[Stored items]
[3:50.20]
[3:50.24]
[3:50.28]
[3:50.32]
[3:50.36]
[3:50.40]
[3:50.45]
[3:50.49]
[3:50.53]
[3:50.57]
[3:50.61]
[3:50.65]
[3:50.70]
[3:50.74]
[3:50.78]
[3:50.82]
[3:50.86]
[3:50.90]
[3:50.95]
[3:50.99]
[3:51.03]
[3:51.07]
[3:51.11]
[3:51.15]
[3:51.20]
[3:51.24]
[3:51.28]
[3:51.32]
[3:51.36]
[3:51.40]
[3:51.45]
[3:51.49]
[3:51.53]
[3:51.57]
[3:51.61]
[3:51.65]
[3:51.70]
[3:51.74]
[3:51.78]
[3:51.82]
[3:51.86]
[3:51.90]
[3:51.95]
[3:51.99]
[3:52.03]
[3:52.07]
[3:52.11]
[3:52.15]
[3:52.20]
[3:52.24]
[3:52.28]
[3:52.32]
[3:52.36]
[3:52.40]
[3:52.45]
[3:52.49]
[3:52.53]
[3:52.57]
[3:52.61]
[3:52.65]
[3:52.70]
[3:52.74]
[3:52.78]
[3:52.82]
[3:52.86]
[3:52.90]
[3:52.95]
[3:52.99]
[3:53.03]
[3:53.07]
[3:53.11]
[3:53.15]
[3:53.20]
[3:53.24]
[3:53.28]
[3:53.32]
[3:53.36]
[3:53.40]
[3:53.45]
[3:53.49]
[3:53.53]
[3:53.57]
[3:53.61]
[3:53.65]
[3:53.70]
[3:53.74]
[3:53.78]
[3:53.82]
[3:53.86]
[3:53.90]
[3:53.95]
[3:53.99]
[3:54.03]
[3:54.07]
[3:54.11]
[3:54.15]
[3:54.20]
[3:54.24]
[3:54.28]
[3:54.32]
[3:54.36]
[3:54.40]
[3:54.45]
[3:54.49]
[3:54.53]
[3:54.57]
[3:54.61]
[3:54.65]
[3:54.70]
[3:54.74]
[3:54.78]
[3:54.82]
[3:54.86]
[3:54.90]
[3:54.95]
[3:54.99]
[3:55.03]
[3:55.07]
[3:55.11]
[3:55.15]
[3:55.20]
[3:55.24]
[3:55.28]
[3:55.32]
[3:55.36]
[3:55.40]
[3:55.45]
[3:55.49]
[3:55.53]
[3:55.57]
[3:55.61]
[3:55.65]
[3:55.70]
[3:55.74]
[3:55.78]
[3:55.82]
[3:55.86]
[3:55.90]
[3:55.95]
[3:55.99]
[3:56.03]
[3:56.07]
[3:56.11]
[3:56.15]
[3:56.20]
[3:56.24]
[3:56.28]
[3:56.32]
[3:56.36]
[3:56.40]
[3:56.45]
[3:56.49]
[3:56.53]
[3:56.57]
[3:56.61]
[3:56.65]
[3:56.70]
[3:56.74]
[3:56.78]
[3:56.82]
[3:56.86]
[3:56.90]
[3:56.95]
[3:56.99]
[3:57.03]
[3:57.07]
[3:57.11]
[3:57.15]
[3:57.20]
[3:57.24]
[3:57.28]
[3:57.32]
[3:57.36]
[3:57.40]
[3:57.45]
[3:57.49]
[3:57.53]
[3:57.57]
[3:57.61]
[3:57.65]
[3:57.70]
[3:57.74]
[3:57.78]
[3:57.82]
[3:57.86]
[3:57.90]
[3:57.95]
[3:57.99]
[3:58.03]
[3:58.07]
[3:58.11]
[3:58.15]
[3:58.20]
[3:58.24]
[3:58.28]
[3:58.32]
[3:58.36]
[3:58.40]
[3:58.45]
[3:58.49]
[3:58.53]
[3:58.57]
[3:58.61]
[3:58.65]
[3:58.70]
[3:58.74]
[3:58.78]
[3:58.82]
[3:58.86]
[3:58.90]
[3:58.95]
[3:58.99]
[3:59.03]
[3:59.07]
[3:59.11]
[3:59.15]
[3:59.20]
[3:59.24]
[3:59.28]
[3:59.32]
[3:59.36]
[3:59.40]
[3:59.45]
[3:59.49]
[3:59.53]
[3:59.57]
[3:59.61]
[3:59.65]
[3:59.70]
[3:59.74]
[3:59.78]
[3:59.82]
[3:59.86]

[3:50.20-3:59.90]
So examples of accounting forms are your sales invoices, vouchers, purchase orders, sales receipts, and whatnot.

THE TASK:
Print the entries above exactly as they were written, down to the last line.

WRITTEN RESPONSE:
[3:50.20]
[3:50.24]
[3:50.28]
[3:50.32]
[3:50.36]
[3:50.40]
[3:50.45]
[3:50.49]
[3:50.53]
[3:50.57]
[3:50.61]
[3:50.65]
[3:50.70]
[3:50.74]
[3:50.78]
[3:50.82]
[3:50.86]
[3:50.90]
[3:50.95]
[3:50.99]
[3:51.03]
[3:51.07]
[3:51.11]
[3:51.15]
[3:51.20]
[3:51.24]
[3:51.28]
[3:51.32]
[3:51.36]
[3:51.40]
[3:51.45]
[3:51.49]
[3:51.53]
[3:51.57]
[3:51.61]
[3:51.65]
[3:51.70]
[3:51.74]
[3:51.78]
[3:51.82]
[3:51.86]
[3:51.90]
[3:51.95]
[3:51.99]
[3:52.03]
[3:52.07]
[3:52.11]
[3:52.15]
[3:52.20]
[3:52.24]
[3:52.28]
[3:52.32]
[3:52.36]
[3:52.40]
[3:52.45]
[3:52.49]
[3:52.53]
[3:52.57]
[3:52.61]
[3:52.65]
[3:52.70]
[3:52.74]
[3:52.78]
[3:52.82]
[3:52.86]
[3:52.90]
[3:52.95]
[3:52.99]
[3:53.03]
[3:53.07]
[3:53.11]
[3:53.15]
[3:53.20]
[3:53.24]
[3:53.28]
[3:53.32]
[3:53.36]
[3:53.40]
[3:53.45]
[3:53.49]
[3:53.53]
[3:53.57]
[3:53.61]
[3:53.65]
[3:53.70]
[3:53.74]
[3:53.78]
[3:53.82]
[3:53.86]
[3:53.90]
[3:53.95]
[3:53.99]
[3:54.03]
[3:54.07]
[3:54.11]
[3:54.15]
[3:54.20]
[3:54.24]
[3:54.28]
[3:54.32]
[3:54.36]
[3:54.40]
[3:54.45]
[3:54.49]
[3:54.53]
[3:54.57]
[3:54.61]
[3:54.65]
[3:54.70]
[3:54.74]
[3:54.78]
[3:54.82]
[3:54.86]
[3:54.90]
[3:54.95]
[3:54.99]
[3:55.03]
[3:55.07]
[3:55.11]
[3:55.15]
[3:55.20]
[3:55.24]
[3:55.28]
[3:55.32]
[3:55.36]
[3:55.40]
[3:55.45]
[3:55.49]
[3:55.53]
[3:55.57]
[3:55.61]
[3:55.65]
[3:55.70]
[3:55.74]
[3:55.78]
[3:55.82]
[3:55.86]
[3:55.90]
[3:55.95]
[3:55.99]
[3:56.03]
[3:56.07]
[3:56.11]
[3:56.15]
[3:56.20]
[3:56.24]
[3:56.28]
[3:56.32]
[3:56.36]
[3:56.40]
[3:56.45]
[3:56.49]
[3:56.53]
[3:56.57]
[3:56.61]
[3:56.65]
[3:56.70]
[3:56.74]
[3:56.78]
[3:56.82]
[3:56.86]
[3:56.90]
[3:56.95]
[3:56.99]
[3:57.03]
[3:57.07]
[3:57.11]
[3:57.15]
[3:57.20]
[3:57.24]
[3:57.28]
[3:57.32]
[3:57.36]
[3:57.40]
[3:57.45]
[3:57.49]
[3:57.53]
[3:57.57]
[3:57.61]
[3:57.65]
[3:57.70]
[3:57.74]
[3:57.78]
[3:57.82]
[3:57.86]
[3:57.90]
[3:57.95]
[3:57.99]
[3:58.03]
[3:58.07]
[3:58.11]
[3:58.15]
[3:58.20]
[3:58.24]
[3:58.28]
[3:58.32]
[3:58.36]
[3:58.40]
[3:58.45]
[3:58.49]
[3:58.53]
[3:58.57]
[3:58.61]
[3:58.65]
[3:58.70]
[3:58.74]
[3:58.78]
[3:58.82]
[3:58.86]
[3:58.90]
[3:58.95]
[3:58.99]
[3:59.03]
[3:59.07]
[3:59.11]
[3:59.15]
[3:59.20]
[3:59.24]
[3:59.28]
[3:59.32]
[3:59.36]
[3:59.40]
[3:59.45]
[3:59.49]
[3:59.53]
[3:59.57]
[3:59.61]
[3:59.65]
[3:59.70]
[3:59.74]
[3:59.78]
[3:59.82]
[3:59.86]

[3:50.20-3:59.90]
So examples of accounting forms are your sales invoices, vouchers, purchase orders, sales receipts, and whatnot.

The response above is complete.